### Data excerpts ###

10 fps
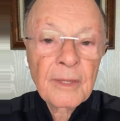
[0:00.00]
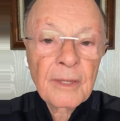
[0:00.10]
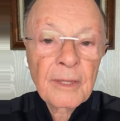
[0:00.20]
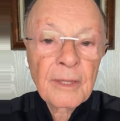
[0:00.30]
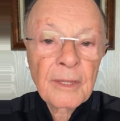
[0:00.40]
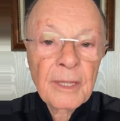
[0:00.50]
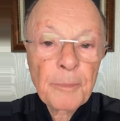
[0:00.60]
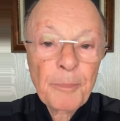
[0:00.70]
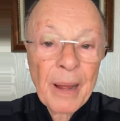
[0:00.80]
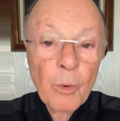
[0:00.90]
who
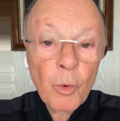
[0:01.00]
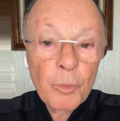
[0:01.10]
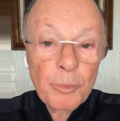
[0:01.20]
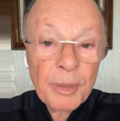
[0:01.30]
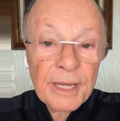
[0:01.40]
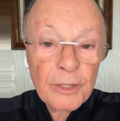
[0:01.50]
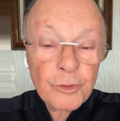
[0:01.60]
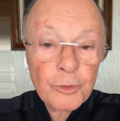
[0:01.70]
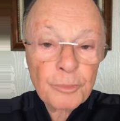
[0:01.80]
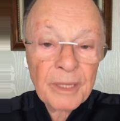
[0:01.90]
paid the
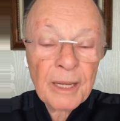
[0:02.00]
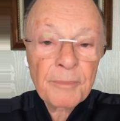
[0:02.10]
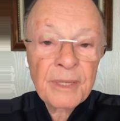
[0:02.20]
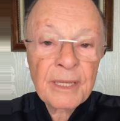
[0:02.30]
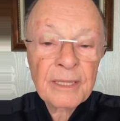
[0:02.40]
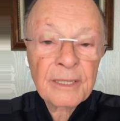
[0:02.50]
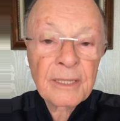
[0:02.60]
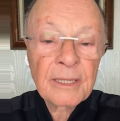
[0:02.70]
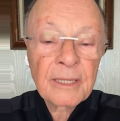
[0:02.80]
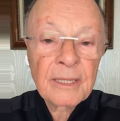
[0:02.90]
price
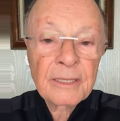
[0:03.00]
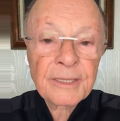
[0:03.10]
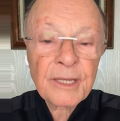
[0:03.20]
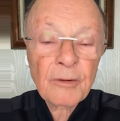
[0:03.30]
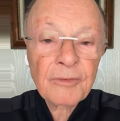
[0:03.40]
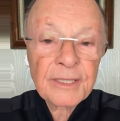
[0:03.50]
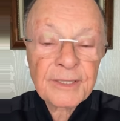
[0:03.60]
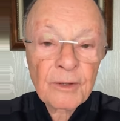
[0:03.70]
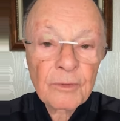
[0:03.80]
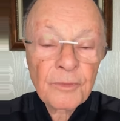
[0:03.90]
for my
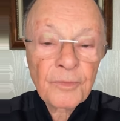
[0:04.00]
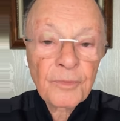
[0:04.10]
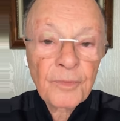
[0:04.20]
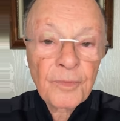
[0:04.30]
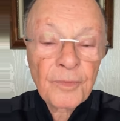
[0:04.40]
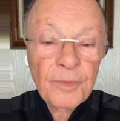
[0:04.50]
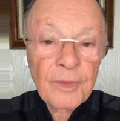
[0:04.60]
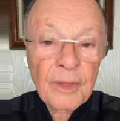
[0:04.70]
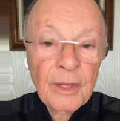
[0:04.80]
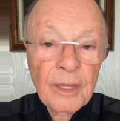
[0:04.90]
salvation,
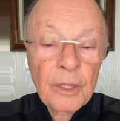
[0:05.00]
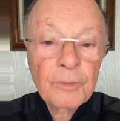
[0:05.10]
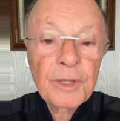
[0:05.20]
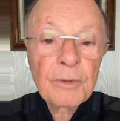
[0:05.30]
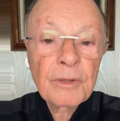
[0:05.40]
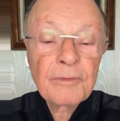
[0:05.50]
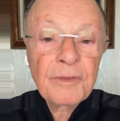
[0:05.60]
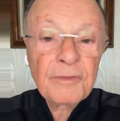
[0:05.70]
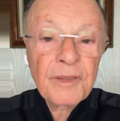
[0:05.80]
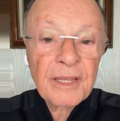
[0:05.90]
I have to
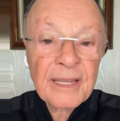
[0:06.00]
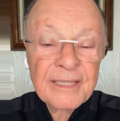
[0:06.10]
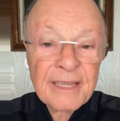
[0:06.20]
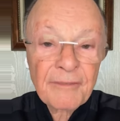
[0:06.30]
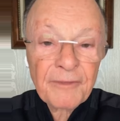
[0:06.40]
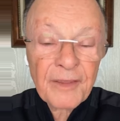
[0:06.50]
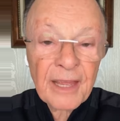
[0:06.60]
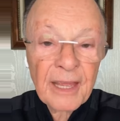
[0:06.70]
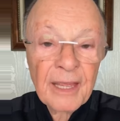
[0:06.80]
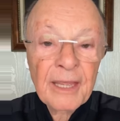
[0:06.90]
live in this
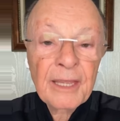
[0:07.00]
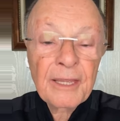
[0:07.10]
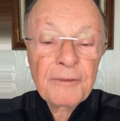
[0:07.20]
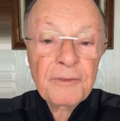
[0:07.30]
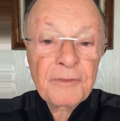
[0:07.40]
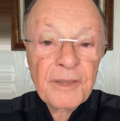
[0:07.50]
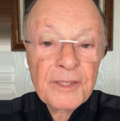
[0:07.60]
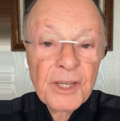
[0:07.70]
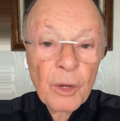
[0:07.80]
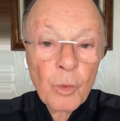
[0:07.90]
faith and to
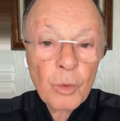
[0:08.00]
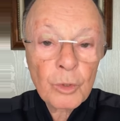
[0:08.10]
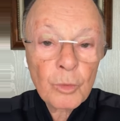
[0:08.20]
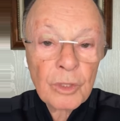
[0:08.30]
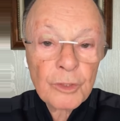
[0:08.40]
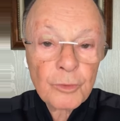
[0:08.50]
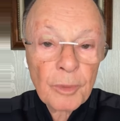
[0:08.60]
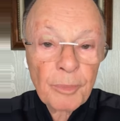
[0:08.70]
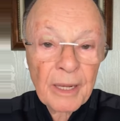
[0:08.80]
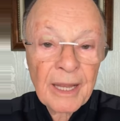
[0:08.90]
live according to
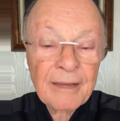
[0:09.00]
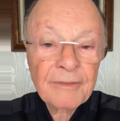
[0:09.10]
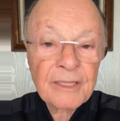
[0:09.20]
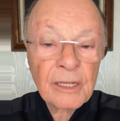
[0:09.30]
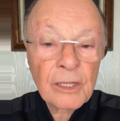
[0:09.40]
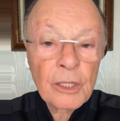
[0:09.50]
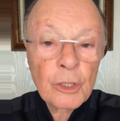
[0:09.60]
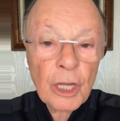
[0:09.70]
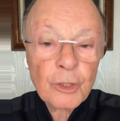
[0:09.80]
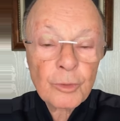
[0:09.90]
His word,
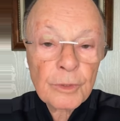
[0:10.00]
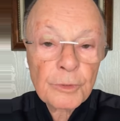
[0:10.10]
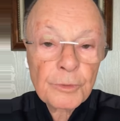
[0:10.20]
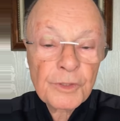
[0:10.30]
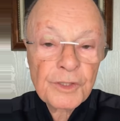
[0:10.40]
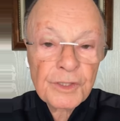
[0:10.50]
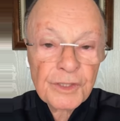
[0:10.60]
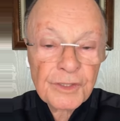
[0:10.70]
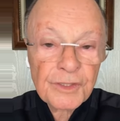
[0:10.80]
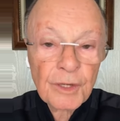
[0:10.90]
to His
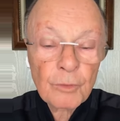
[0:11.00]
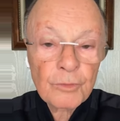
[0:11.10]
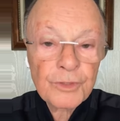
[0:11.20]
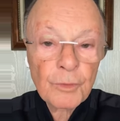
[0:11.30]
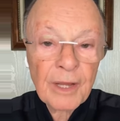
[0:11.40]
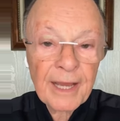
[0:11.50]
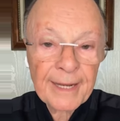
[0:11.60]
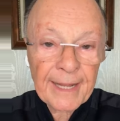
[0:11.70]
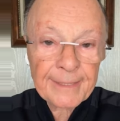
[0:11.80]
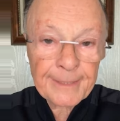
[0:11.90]
righteousness and His
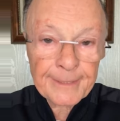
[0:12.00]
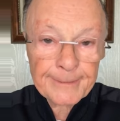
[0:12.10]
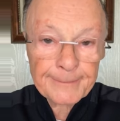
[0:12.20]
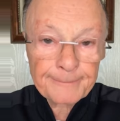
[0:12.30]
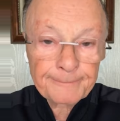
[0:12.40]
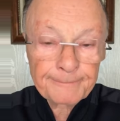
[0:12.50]
character.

###

Reproduce each entry exactly, without the pictures.

### Response for this exercise
10 fps
[0:00.00]
[0:00.10]
[0:00.20]
[0:00.30]
[0:00.40]
[0:00.50]
[0:00.60]
[0:00.70]
[0:00.80]
[0:00.90]
who
[0:01.00]
[0:01.10]
[0:01.20]
[0:01.30]
[0:01.40]
[0:01.50]
[0:01.60]
[0:01.70]
[0:01.80]
[0:01.90]
paid the
[0:02.00]
[0:02.10]
[0:02.20]
[0:02.30]
[0:02.40]
[0:02.50]
[0:02.60]
[0:02.70]
[0:02.80]
[0:02.90]
price
[0:03.00]
[0:03.10]
[0:03.20]
[0:03.30]
[0:03.40]
[0:03.50]
[0:03.60]
[0:03.70]
[0:03.80]
[0:03.90]
for my
[0:04.00]
[0:04.10]
[0:04.20]
[0:04.30]
[0:04.40]
[0:04.50]
[0:04.60]
[0:04.70]
[0:04.80]
[0:04.90]
salvation,
[0:05.00]
[0:05.10]
[0:05.20]
[0:05.30]
[0:05.40]
[0:05.50]
[0:05.60]
[0:05.70]
[0:05.80]
[0:05.90]
I have to
[0:06.00]
[0:06.10]
[0:06.20]
[0:06.30]
[0:06.40]
[0:06.50]
[0:06.60]
[0:06.70]
[0:06.80]
[0:06.90]
live in this
[0:07.00]
[0:07.10]
[0:07.20]
[0:07.30]
[0:07.40]
[0:07.50]
[0:07.60]
[0:07.70]
[0:07.80]
[0:07.90]
faith and to
[0:08.00]
[0:08.10]
[0:08.20]
[0:08.30]
[0:08.40]
[0:08.50]
[0:08.60]
[0:08.70]
[0:08.80]
[0:08.90]
live according to
[0:09.00]
[0:09.10]
[0:09.20]
[0:09.30]
[0:09.40]
[0:09.50]
[0:09.60]
[0:09.70]
[0:09.80]
[0:09.90]
His word,
[0:10.00]
[0:10.10]
[0:10.20]
[0:10.30]
[0:10.40]
[0:10.50]
[0:10.60]
[0:10.70]
[0:10.80]
[0:10.90]
to His
[0:11.00]
[0:11.10]
[0:11.20]
[0:11.30]
[0:11.40]
[0:11.50]
[0:11.60]
[0:11.70]
[0:11.80]
[0:11.90]
righteousness and His
[0:12.00]
[0:12.10]
[0:12.20]
[0:12.30]
[0:12.40]
[0:12.50]
character.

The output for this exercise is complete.